The functions of GPR132 in cancer biology are poorly understood, but Lin et al. demonstrated that forced expression of GPR132 results in mitochondrial apoptosis [25]. Activation of GPR132 was shown to inhibit BCR-ABL-induced acute B-cell lymphoblastic leukemia [23]. We here demonstrate that ONC212 directly and transcriptionally activates GPR132, efficiently induces apoptosis in AML cells that highly express GPR132. Moreover, heterozygous knock-out of GPR132 decreases the apoptogenicity of ONC212. Given these results, this orphan GPCR represents a potential therapeutic target for cancer therapy.
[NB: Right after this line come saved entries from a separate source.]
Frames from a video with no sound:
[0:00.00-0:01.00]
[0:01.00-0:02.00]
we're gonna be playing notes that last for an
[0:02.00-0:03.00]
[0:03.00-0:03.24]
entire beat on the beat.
The link between GPR132 and ISR induced by ONC212 is unclear. Considering that GPR132 heterozygous KO in HCT-116 did not reduce ATF4-CHOP signaling by ONC212, we speculate that these two pathways are independent. However, since ISR were not induced by ONC212 in OCI-AML3 ONC-R cells which are highly resistant to ONC212-induced (namely, GPR132-mediated) apoptosis, we also speculate activation of a common upstream target for ISR and GPR132 activation. A better mechanistic understanding of how GPR132-Gaq signaling induces apoptosis has yet to be developed in future studies.
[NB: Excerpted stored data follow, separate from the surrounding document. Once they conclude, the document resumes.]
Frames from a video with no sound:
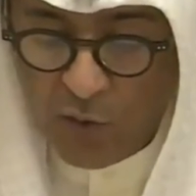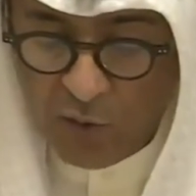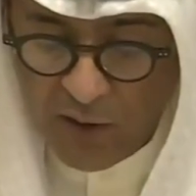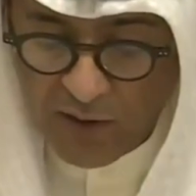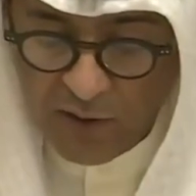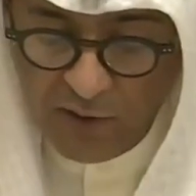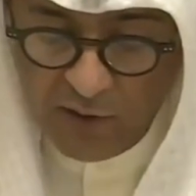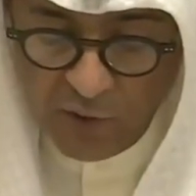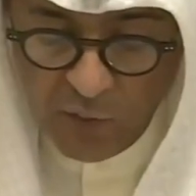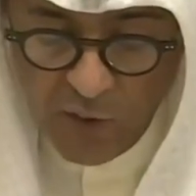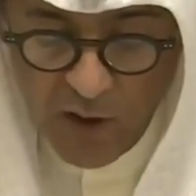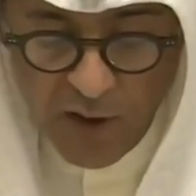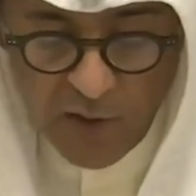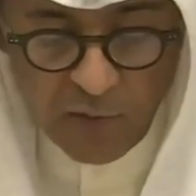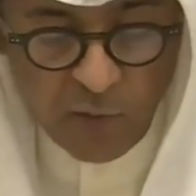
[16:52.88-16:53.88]
our
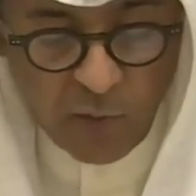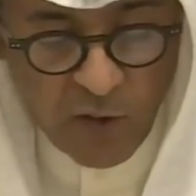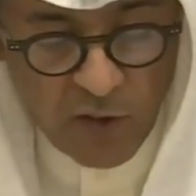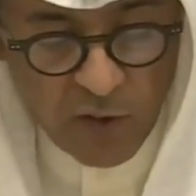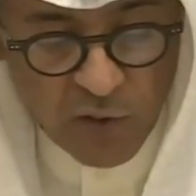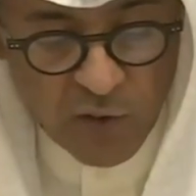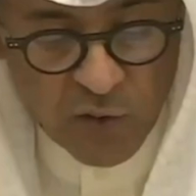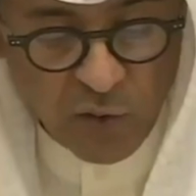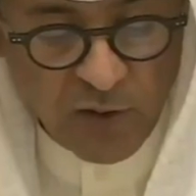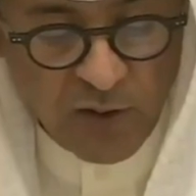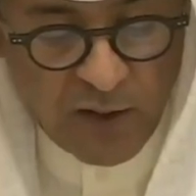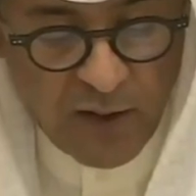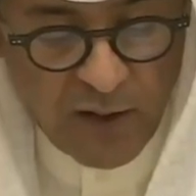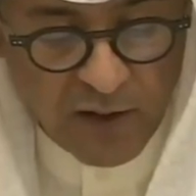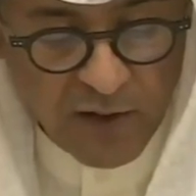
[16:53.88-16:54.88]
respect
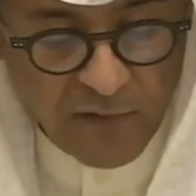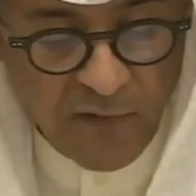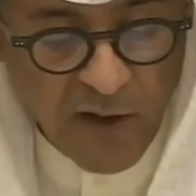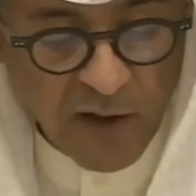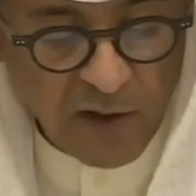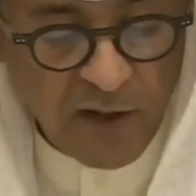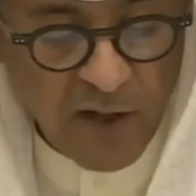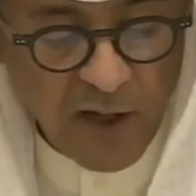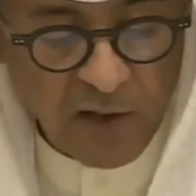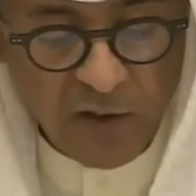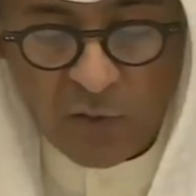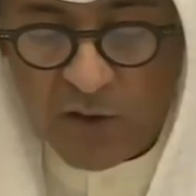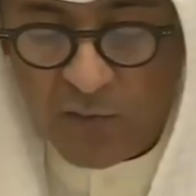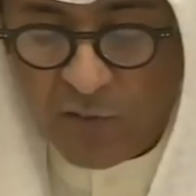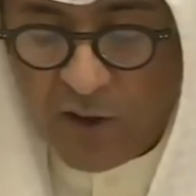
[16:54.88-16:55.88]

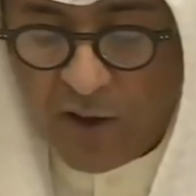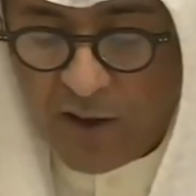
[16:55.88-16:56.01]
to the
ONC212 induced the apoptosis as we reported for ONC201 [7]. Moreover, by targeting BCL-2, a pro-survival factor against apoptosis [28, 30–33], the combination treatment of ONC212 and ABT199 was found highly synergistic, as validated in our AML xenograft model. ABT-199 and related BCL-2 inhibitors currently in clinical trials have shown anti-leukemia activity as monotherapy [35] and pronounced synergy with standard chemotherapy and demethylating agents [36]. This synergism could be also explained by our finding that ONC212 reduces protein abundance of MCL-1, which is known to be the most important resistance factor for ABT-199 in AML [34]. Therefore, ONC212 and ABT-199 are efficiently targeting each other’s resistance factors. Considering the low response rate to therapy with ABT-199 and high relapse rate even after ABT199 and azacitidine or Cytarabine [37–39], the concept of combining ONC212 with BH3 mimetics, including Bcl-2 and Mcl-1 inhibitors, could provide excellent rationale for highly effective and non-genotoxic novel drug combinations in AML. This concept is supported by the strategy combining Bcl-2 and Mcl-1 targeted agents [40–42], or Bcl-2 and MDM2 inhibition [43] in pre-clinical survival extension similar to the ones shown here for the combination of ONC212 and ABT-199 [43], which is presently validated in a clinical trial [44] with 50% CR in relapsed/refractory AML the proposed combinatorial treatment appears promising.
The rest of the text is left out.